Keeping It Simple

Keeping It Simple

We live in a complicated world. You don’t need me to tell you that. The overwhelming speed of technological advances, climate change requiring unprecedented international cooperation to reverse, wars and famines, bitter polarization and on and on. It’s a confusing world which seems to spin faster and faster. Followers of Jesus get caught in the vortex as much as everyone else, it seems. Churches and church leaders feel the need to stay relevant, adapting secular strategies and distorted theologies designed to keep people in the seats but bearing little resemblance to the biblical story or God’s call to life.

Despite best efforts, the Church always seems to lag ten or twenty years behind the rapidly evolving culture.  It’s happened for my whole pastoral career.  When the entire business realm was obsessed with MBO strategies, management by objective–a strategic approach to enhance organizational performance–the Church was pretty late to the party. Eventually, though, we decided it was necessary to be more organization than organism, more institution than family, and we showed up…just in time for the business world to explode onto the next project–writing mission statements, vision statements, identity statements and a plethora of other statements. Eventually the Church went down that road too. Months and years were spent articulating our existence for a culture which had no interest.  We seem to always have energy for trying to catch up with our culture, but with little success.  So here’s my idea: instead of trying harder to catch up, let’s fall further behind. Much further. Instead of living ten or twenty years in the past, let’s make it centuries.

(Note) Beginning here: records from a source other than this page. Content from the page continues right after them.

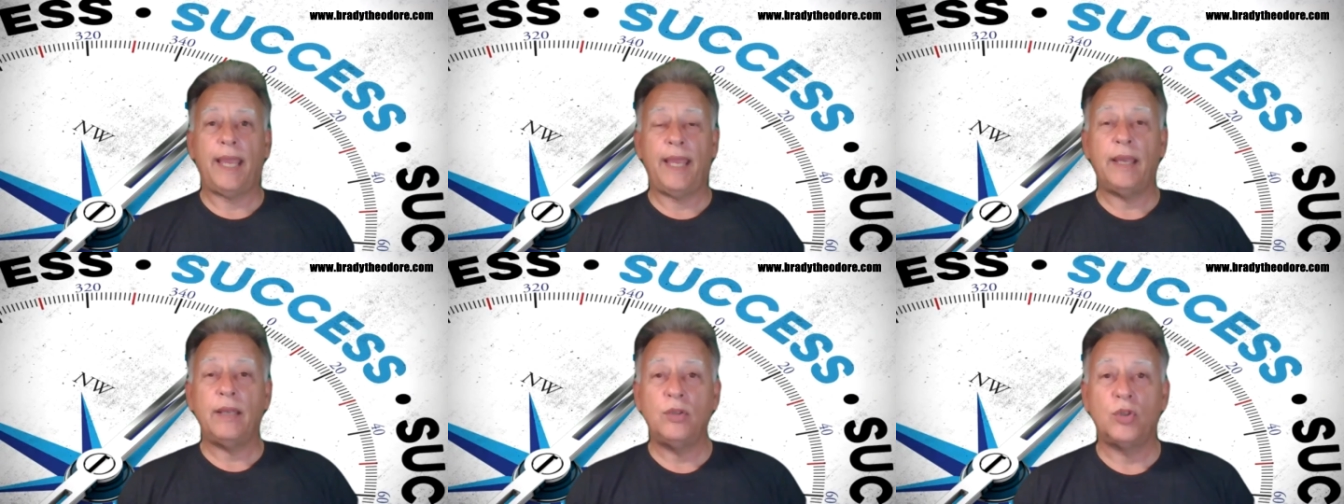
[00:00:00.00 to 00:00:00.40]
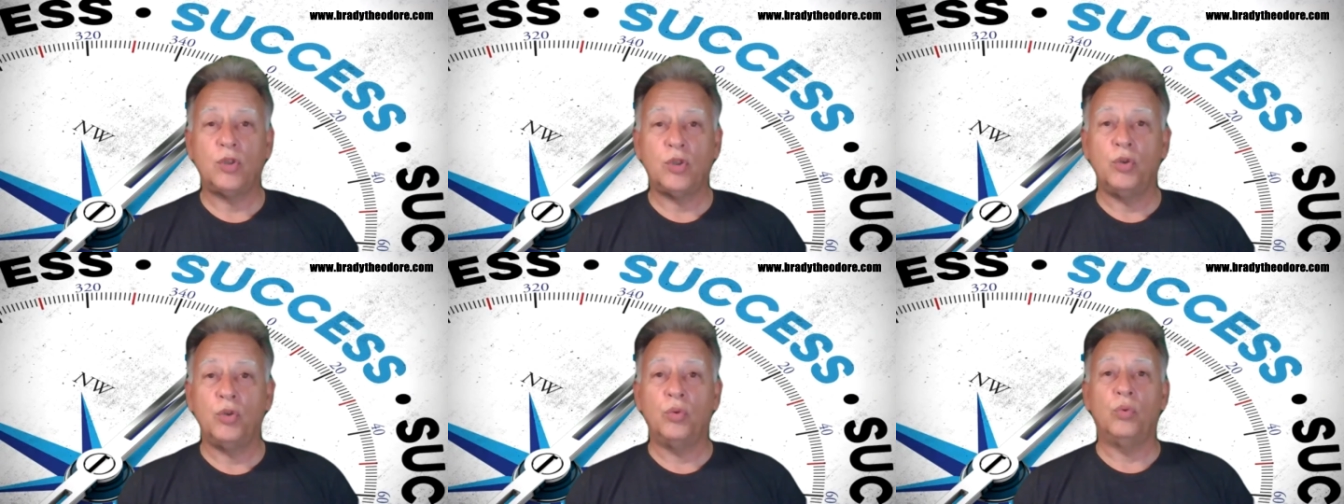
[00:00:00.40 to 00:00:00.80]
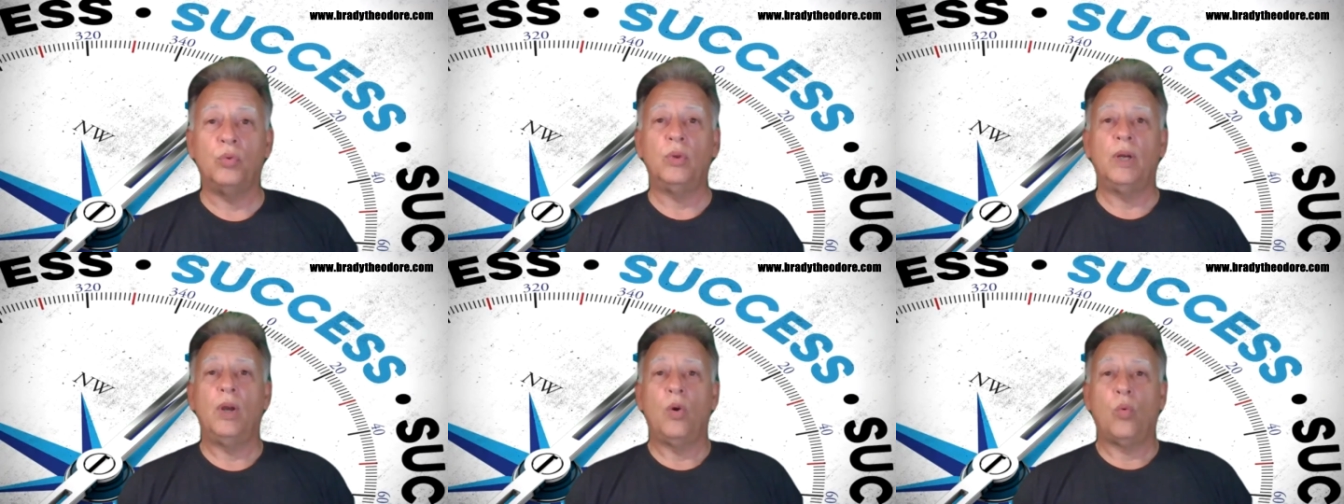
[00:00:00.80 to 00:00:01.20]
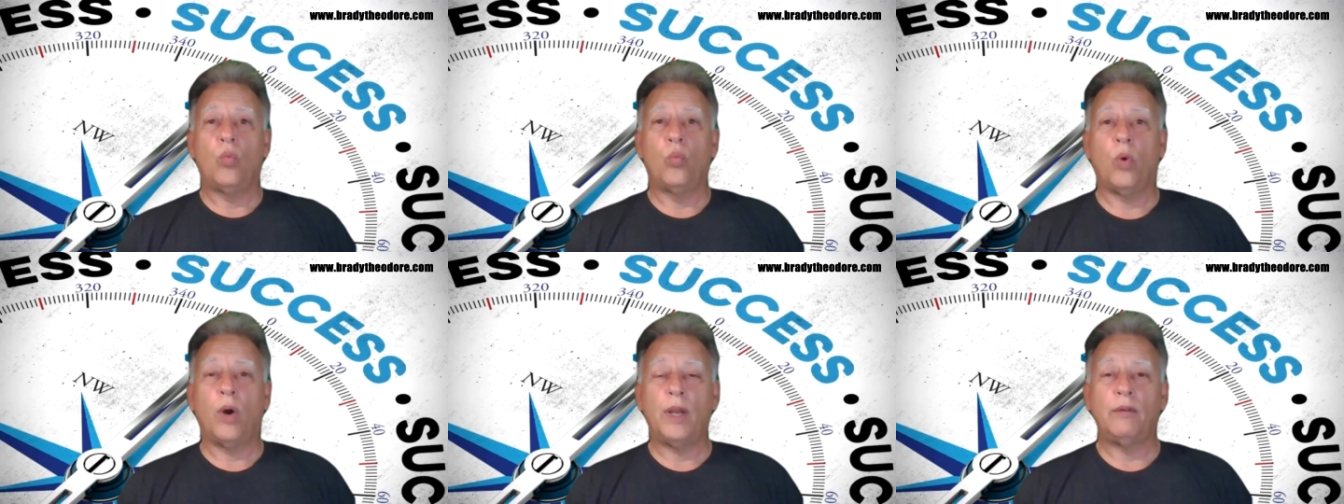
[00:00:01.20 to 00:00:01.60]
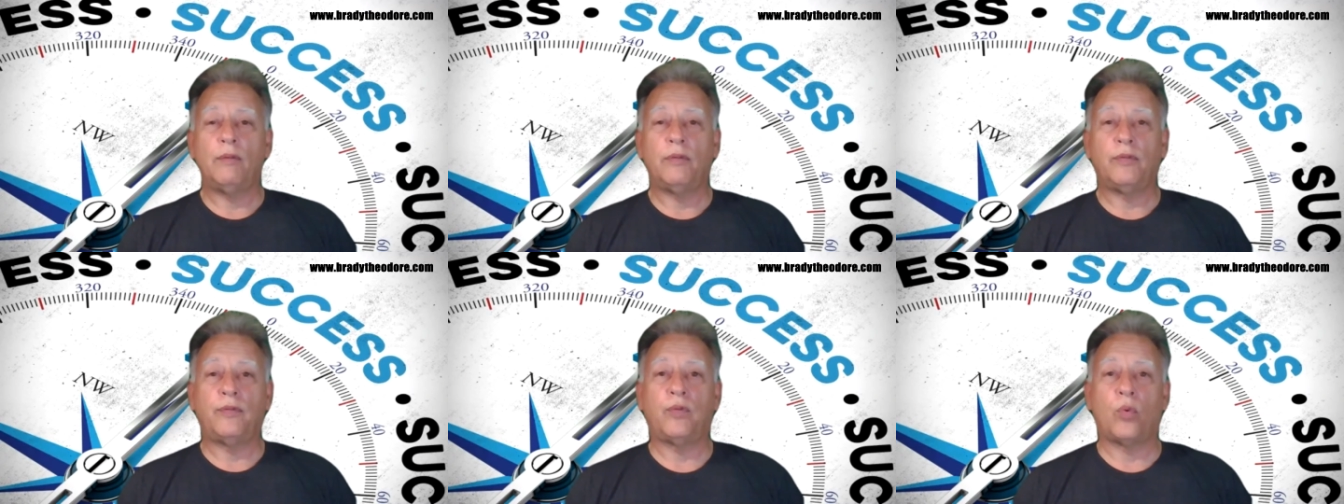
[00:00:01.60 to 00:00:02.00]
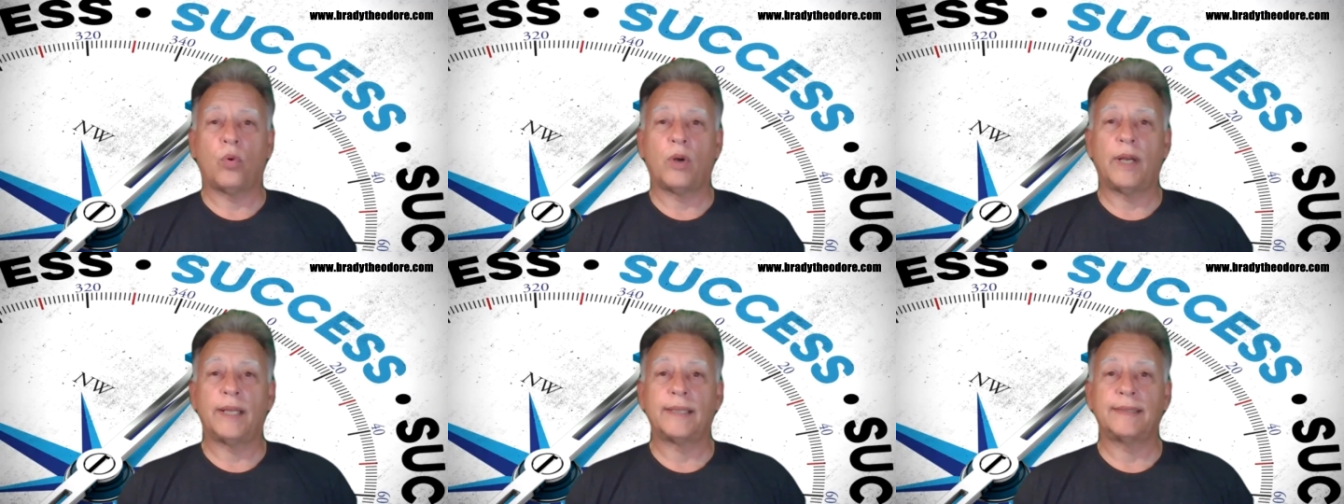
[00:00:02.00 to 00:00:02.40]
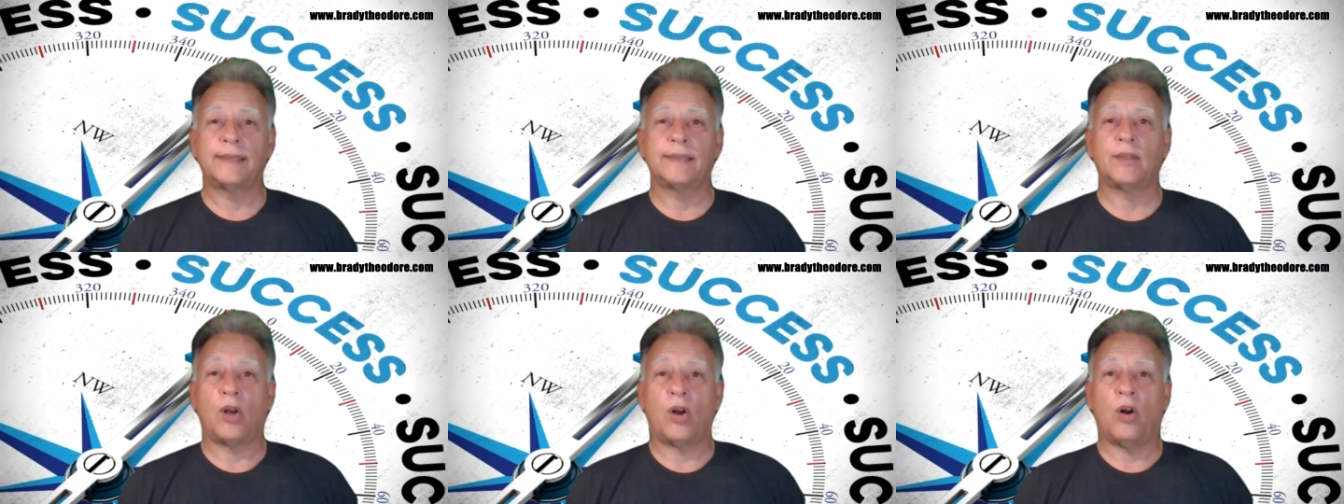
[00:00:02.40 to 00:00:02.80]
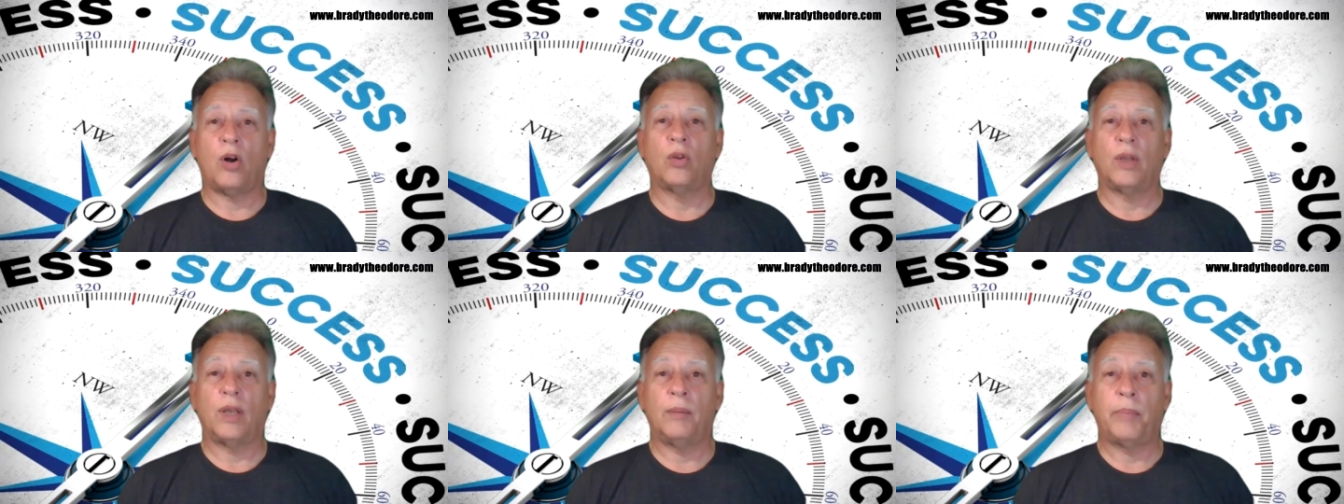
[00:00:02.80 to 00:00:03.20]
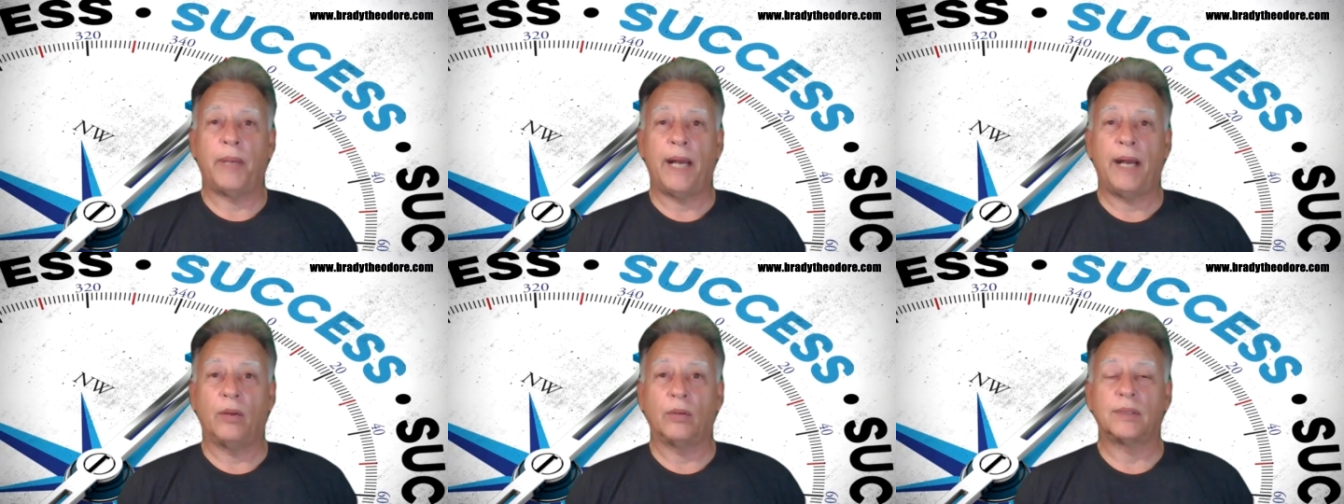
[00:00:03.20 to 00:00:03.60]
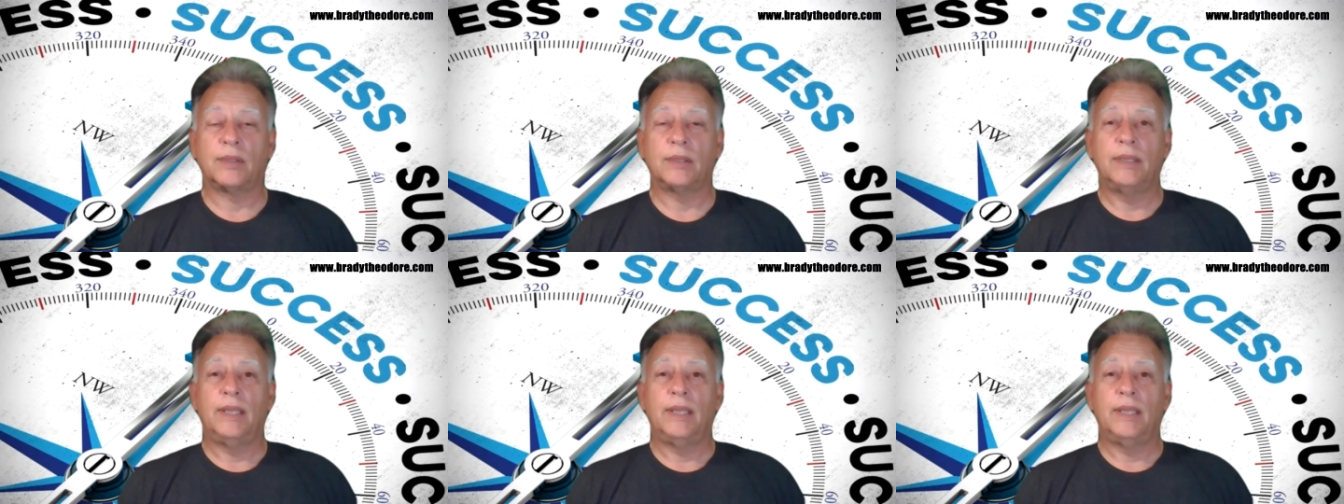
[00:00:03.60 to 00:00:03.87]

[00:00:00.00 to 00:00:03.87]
and you what forex is all about.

The truth is, as the rate of change and confusion accelerates, followers of Jesus have–and always have had–exactly the things needed to thrive in the chaos. They aren’t glamorous, of course. Sometimes we call them “spiritual disciplines,” sometimes “faith practices.”  Followers of Jesus pray, including listening prayer. We make time for silence. We prioritize listening for God through scripture. We confess our sins, keeping short accounts with God and cultivating humility. We fast to break or avoid attachments to unhealthy patterns. We worship to put our eyes on God rather than ourselves. We meet together for encouragement and care.

Ho-hum, right? Been there, done that. Isn’t there something new, something dynamic, something innovative that can get our spiritual adrenaline pumping, something that will grab the attention or admiration of our culture?  Those things come along all the time, but they never last.

The practices listed above are things that followers of Jesus have done for centuries. In a time of dizzying change, they become more important, not less, more countercultural and require more intentionality.  Just as one example, a couple of months ago when I was at a leadership retreat, we built a three-hour silent time into the schedule. People went off to hike, walk, ride a bike, sit by the river…for three hours. No conversation, no technology. Three hours with no agenda other than this question: “Is God speaking to you?” For every single one of the participants, it was profoundly meaningful. Things slowed down.

What if we went backwards, back to the things that always have and always will connect us with the Lord of heaven and earth?  Prayer, silence, scripture, confession, fasting, worship, fellowship. Are we practicing these things regularly in our own lives?  Are we creatively teaching our people to lean into God through these ancient and trustworthy channels?

In a world that is increasingly complex, there’s even more need to keep it simple. I wonder if it’s what Jesus thought about when his disciples asked him to teach them to pray. He gave them what we now call The Lord’s Prayer. It is disarmingly simple. No glitz, no eloquence,

uncomplicated. Here’s the way it reads in The Message version of Luke 11:

Father,

Reveal who you are.

Set the world right.

Keep us alive with three square meals.

Keep us forgiven with you and forgiving others.

Keep us safe from ourselves and the Devil.

 

Taking the time to pray this each day would be so very old-fashioned. And so very, very good.